▶ _What to produce_: The entries that follow must be given again exactly, with the pictures excluded.

═════ The data ═════

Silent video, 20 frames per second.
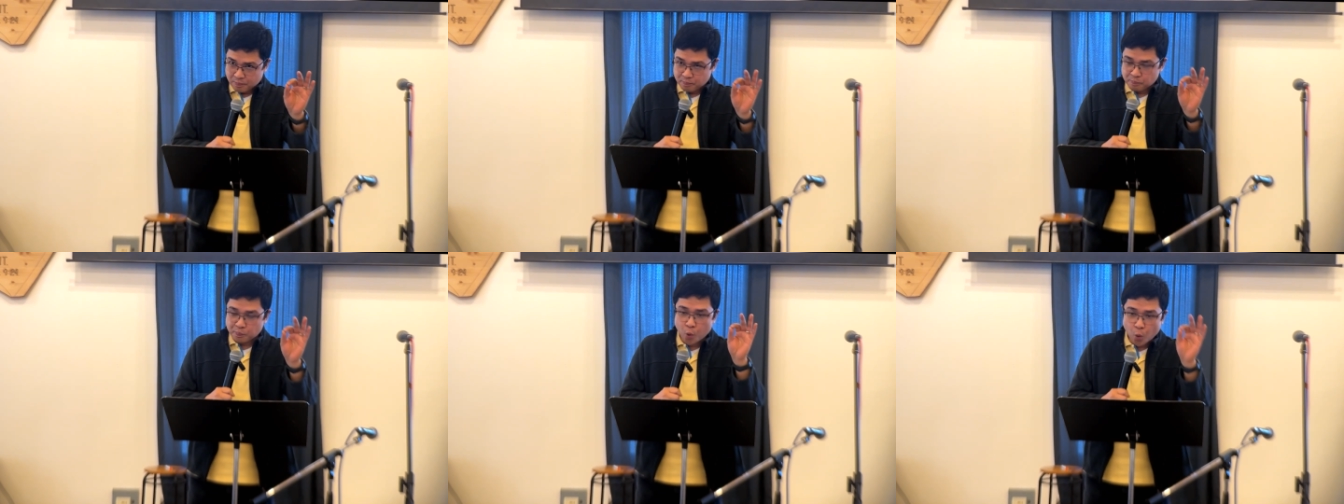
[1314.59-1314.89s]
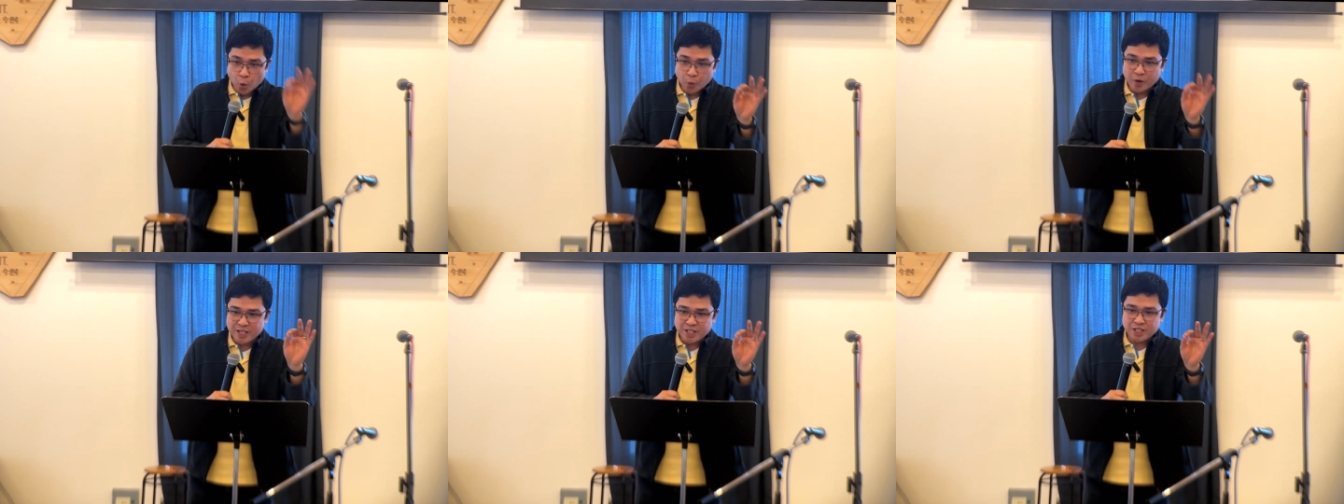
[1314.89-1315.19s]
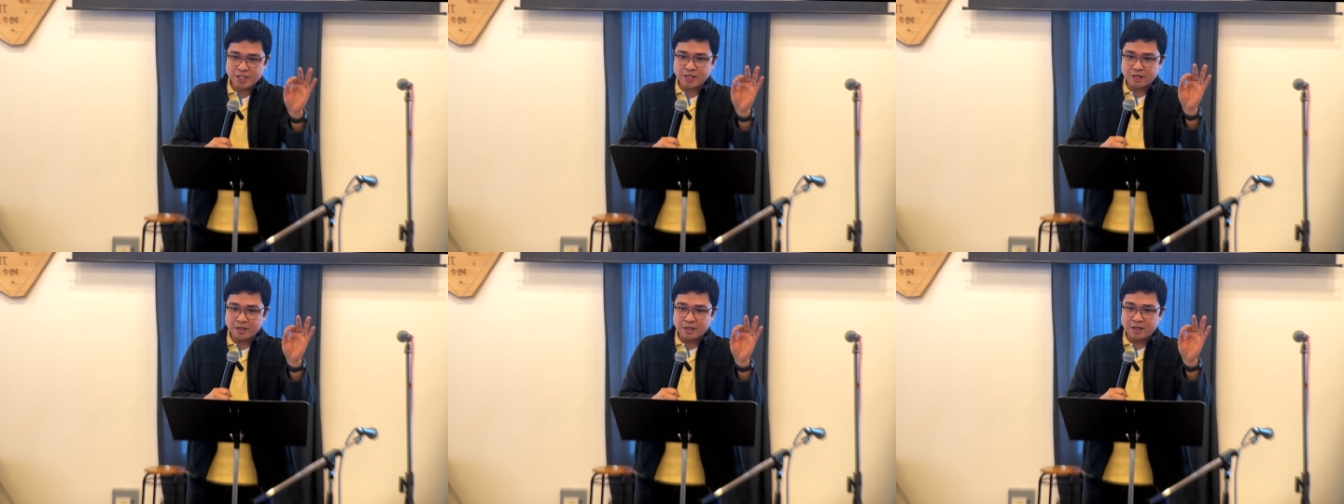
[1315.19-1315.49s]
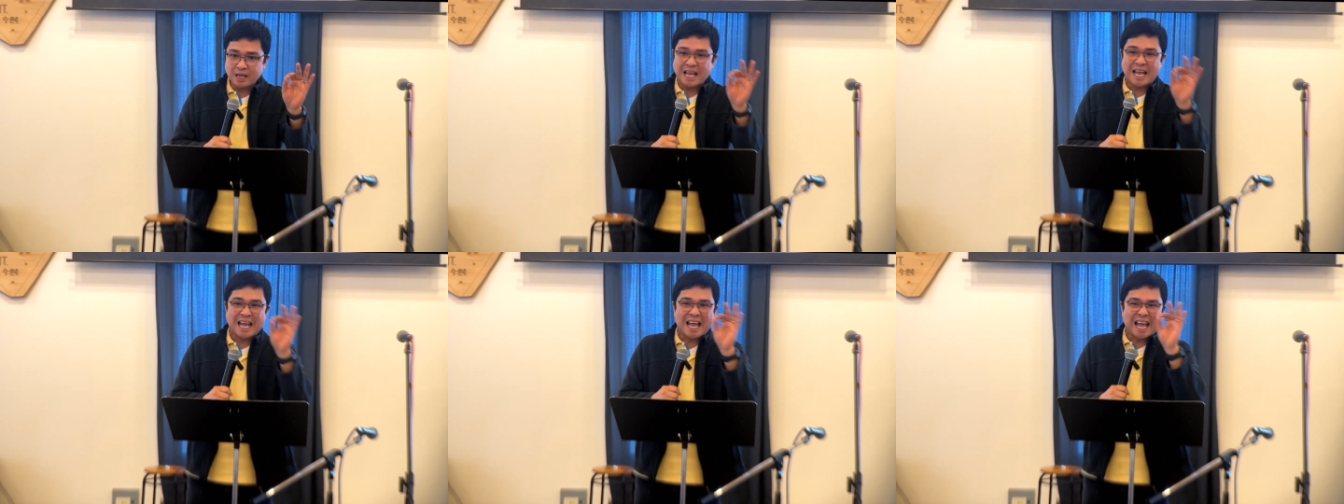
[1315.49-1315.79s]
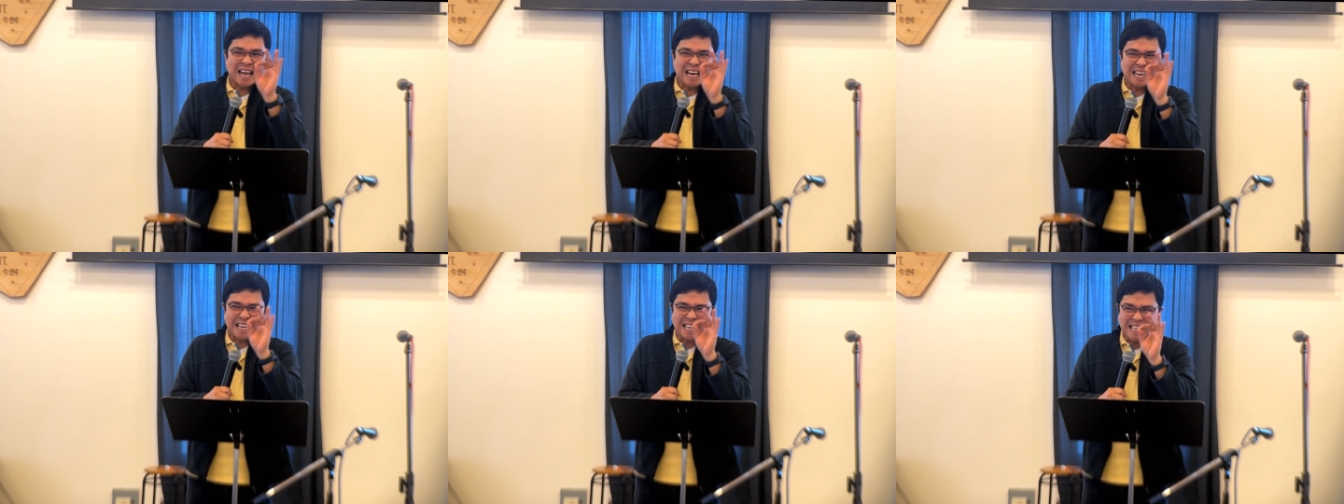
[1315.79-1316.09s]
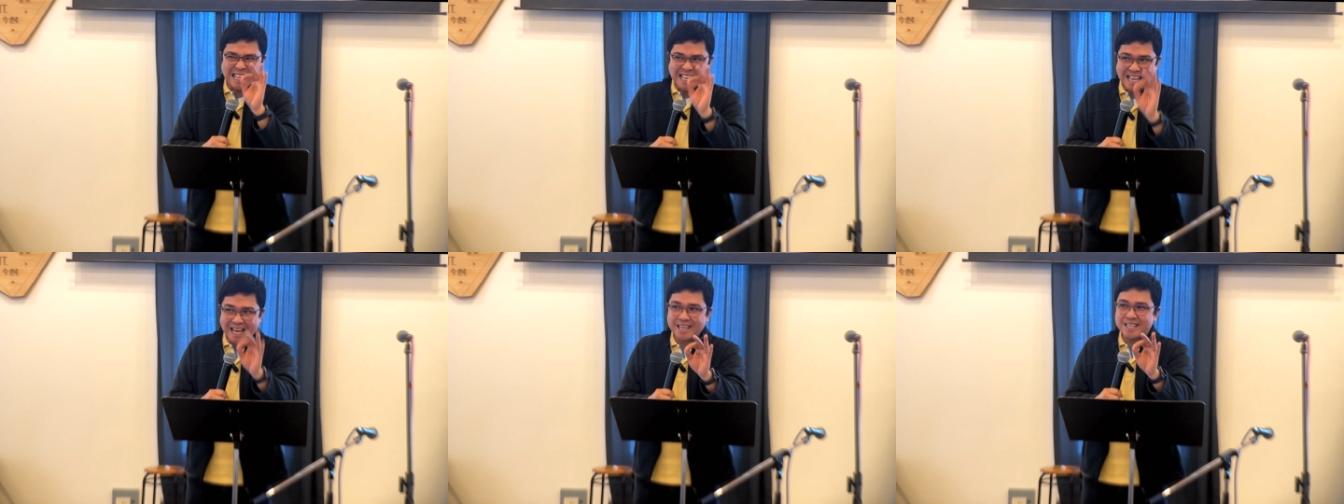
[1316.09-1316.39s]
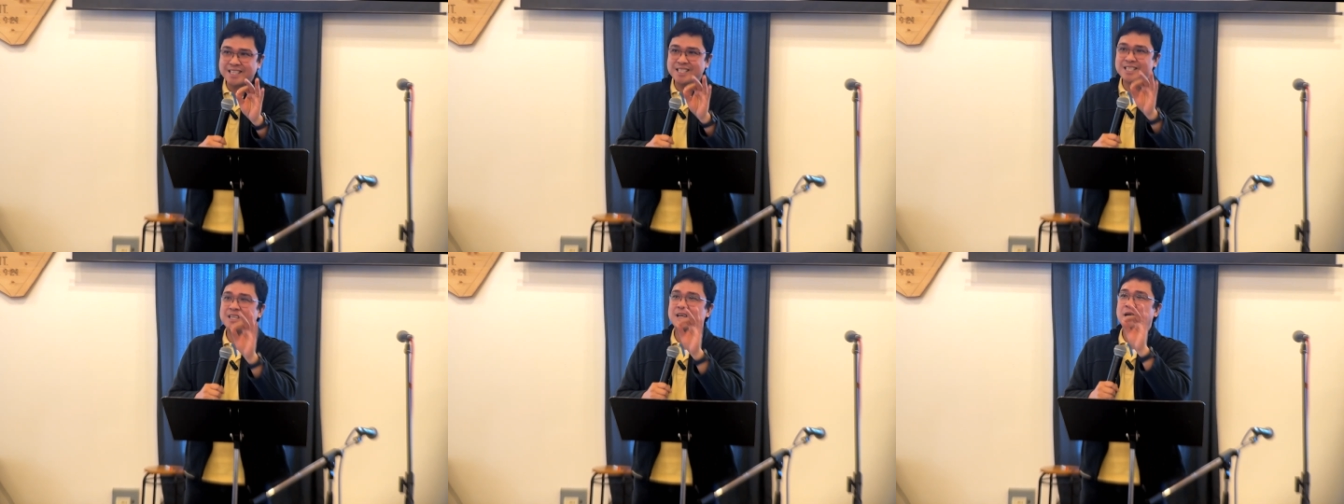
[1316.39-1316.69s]
poorest and
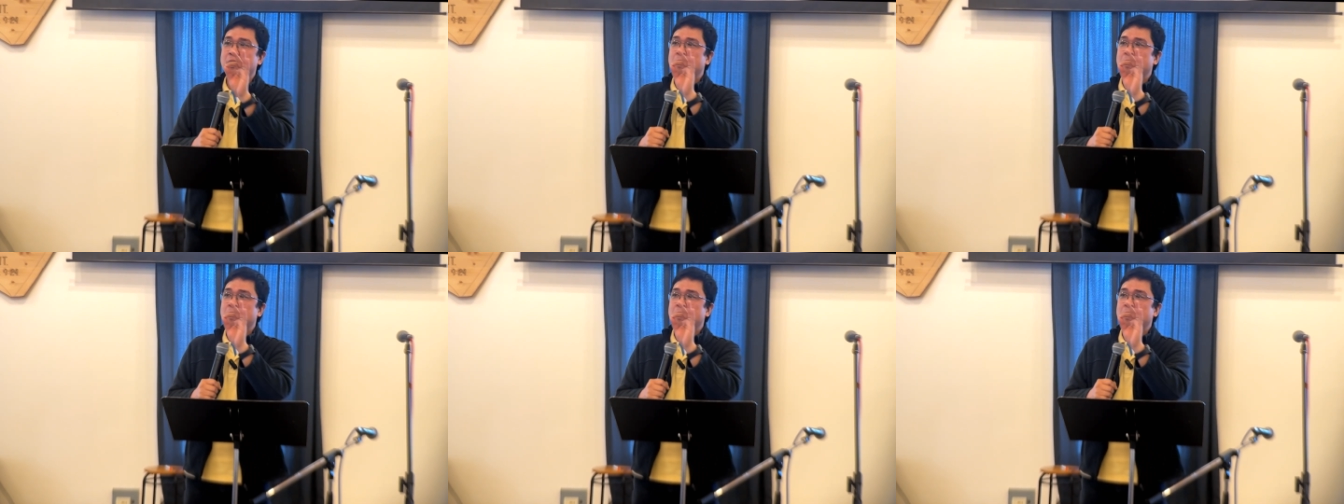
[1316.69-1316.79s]
yet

═════

▶ _Answer space_:
Silent video, 20 frames per second.
[1314.59-1314.89s]
[1314.89-1315.19s]
[1315.19-1315.49s]
[1315.49-1315.79s]
[1315.79-1316.09s]
[1316.09-1316.39s]
[1316.39-1316.69s]
poorest and
[1316.69-1316.79s]
yet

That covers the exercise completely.